Через полтора века Оруэлл писал о “ментальной грубости” революционеров, “вообразивших, что можно все исправить, изменив форму общества”. Он мог бы добавить, что во всем этом революционно-деспотическом настрое есть нечто инфантильно-детское, основанное на упрощенном подходе: “Если бы я был король”, как будто достаточно людей с благими намерениями у власти, чтобы все решить простым декретом. Реми де Гурмон определил все эксцессы французских революционеров “были не более, чем гневом разочарованного ребенка”.
Я заметил, что старшеклассники, пропитанные революционным духом и идеями Революции могут с большей легкостью преследовать главную цель (более, чем те, кто находятся на более высокой ступени образования), а именно: как добиться равенства? Ответ прост: принуждение. Кто должен осуществить это принуждение, и как принуждающий останется “равным” по сравнению с остальными?…И даже начальная стадия преданности Идее должна демонстрировать наилучшие намерения: для большинства людей компонент ненависти к тем, кто обозначен в качестве угнетателей – мотив не менее сильный, чем симпатия к угнетенным. Множество людей по всему миру думало и думает в терминах социальной революции, приговора против богатых и сильных мира сего, за которой последует “освобождение” – еще один скользкий термин общего характера.

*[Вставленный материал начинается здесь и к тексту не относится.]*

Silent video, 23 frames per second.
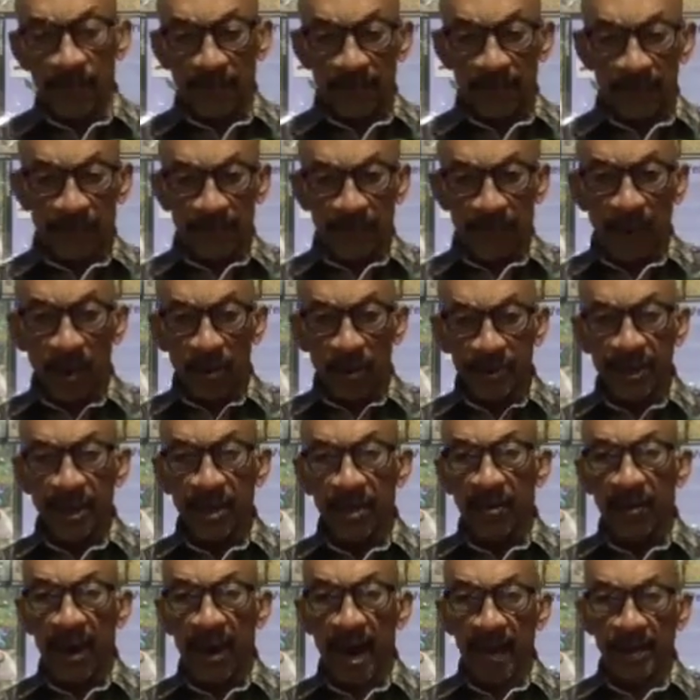those
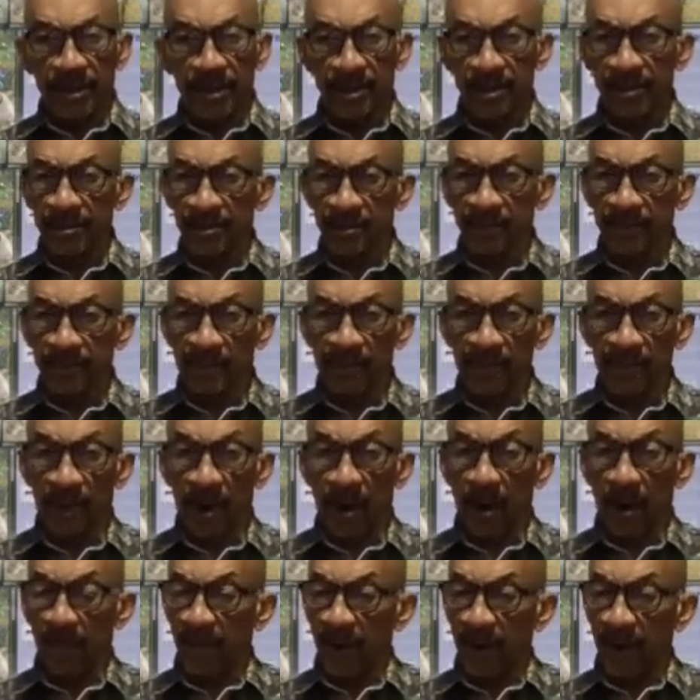interactions are
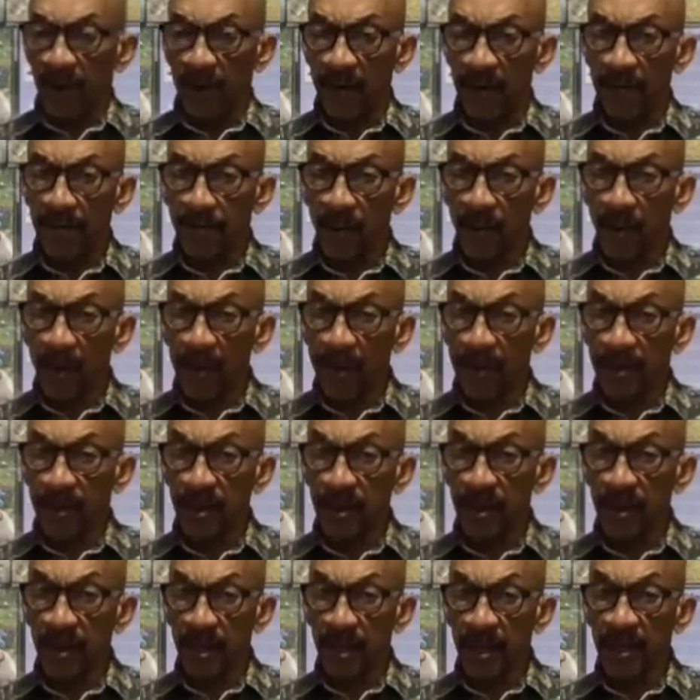very important to
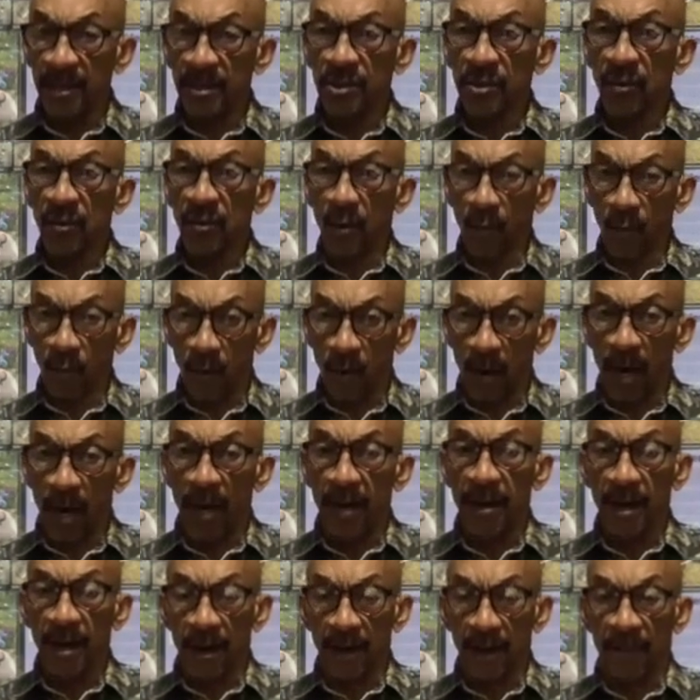each one
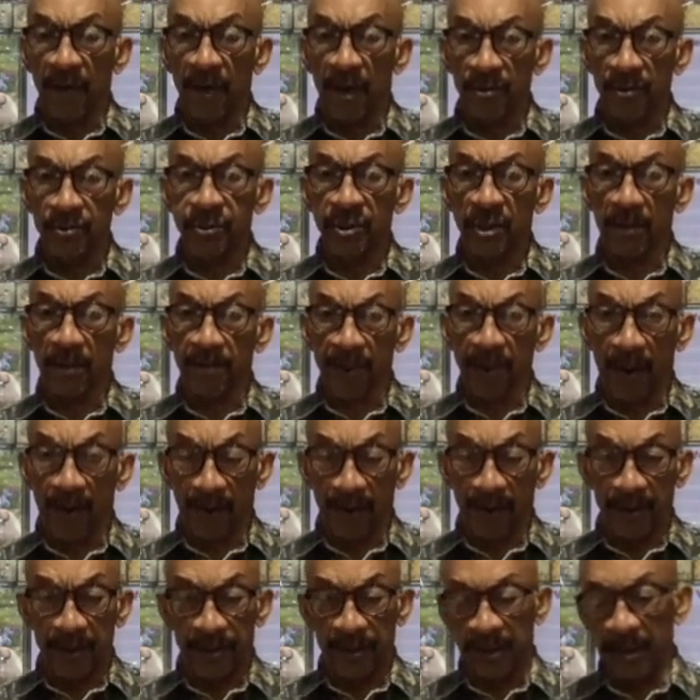of those
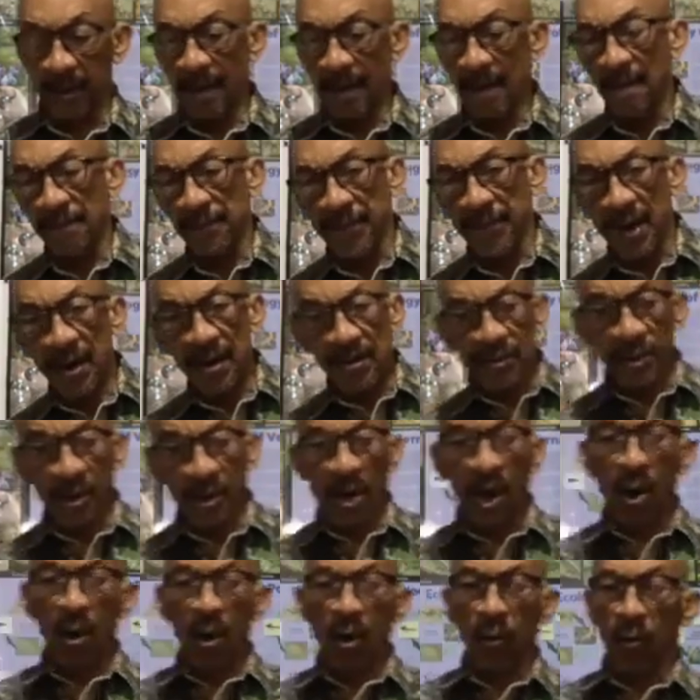components. There's an
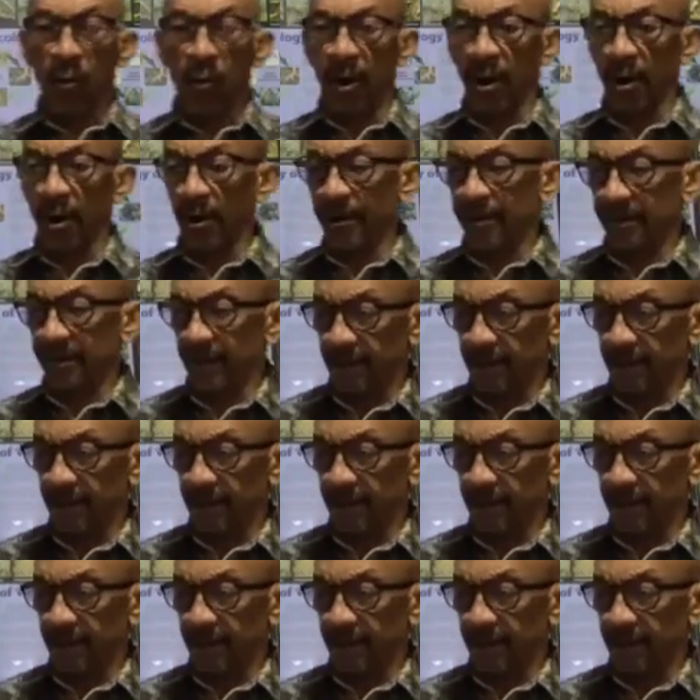old word that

“Революция” на протяжении долгого периода времени была мощной мантрой. В своих воспоминаниях Надежда Мандельштам, вдова убитого сталинистами великого поэта писала, что поколение русских интеллектуалов было уничтожено этим словом, но ни один из них не смог от него отказаться – и тем самым противостоять диктатуре. Так большевики, несомненно, совершили “революцию” – революцию которой невозможно было сопротивляться.